Announcer:
4 Your Money is brought to you by NelsonCorp Wealth Management.

Brandy Auterson-Hurst:
It’s now time for 4 Your Money. We’re joined by David Nelson, CEO of NelsonCorp Wealth Management. Welcome back, David.

David Nelson:
Thanks, Brandy. Appreciate it.

Brandy Auterson-Hurst:
So the stock market’s had a strong year so far. What does this suggest for the remainder of the year?

David Nelson:
Well, I brought along some data on this that I think can basically set our expectations for the year. My table today, it gives us a nice feel, I think, for the S&P and how it’s peaked as far as for the year in a particular month going back to 1980. So hang with, folks. Kind of look at this a little closer here. If we look at the beginning of the year, the early months, January, February, March, et cetera, we see that if the market peaks during those periods of time, historically it’s either been flat or it’s been basically negative as far as for the year.

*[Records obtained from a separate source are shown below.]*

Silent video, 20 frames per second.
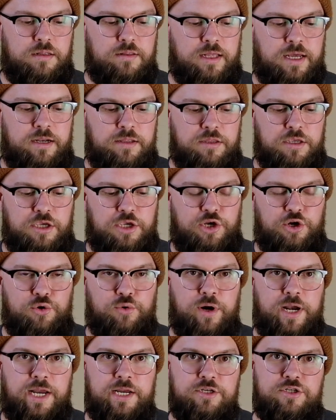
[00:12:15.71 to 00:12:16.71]
lot of the
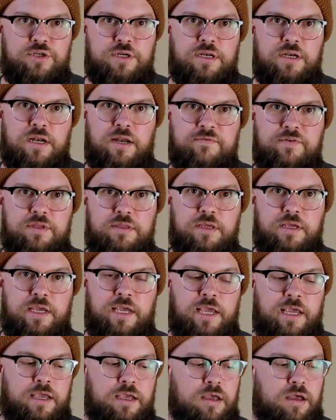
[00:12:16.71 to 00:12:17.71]
curation and
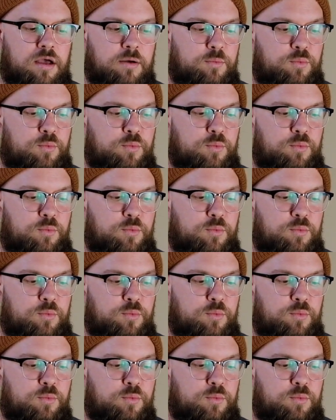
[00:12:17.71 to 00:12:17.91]
everything.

But if you look at the latter part of this, look at December, and that’s an exciting one to look at when we talk about returns because the average returns have been really terrific as far as during those periods of time. So again, the chart’s looking at month by month. It’s trying to give you an idea as far as if the market peaks at this particular period, what can we expect as far as going forward? And so 70% of the time it’s peaked in the final quarter. And again, translation, the returns have been good north, to 20% during those particular years that that took place.

Brandy Auterson-Hurst:
Okay. So what should investors keep in mind as we approach the end of the year?

David Nelson:
Don’t get overly excited. Historically, again, we’re at a 20% return, give or take as far as for the year. History says that’s probably about it. But incrementally, if we look at it here, there could be some possibility of some additional returns as far as coming at the end of the year. But don’t be greedy, be patient, pay attention. And again, we’ll see where this thing ends up.

Brandy Auterson-Hurst:
All right David, as always, thanks for joining us.

David Nelson:
Thank you.

 

Investing involves risk. Depending on the types of investments, there may be varying degrees of risk. Investors should be prepared to bear loss, including total loss of principal.

Indices mentioned are unmanaged and cannot be invested into directly. 

This video includes a paid appearance.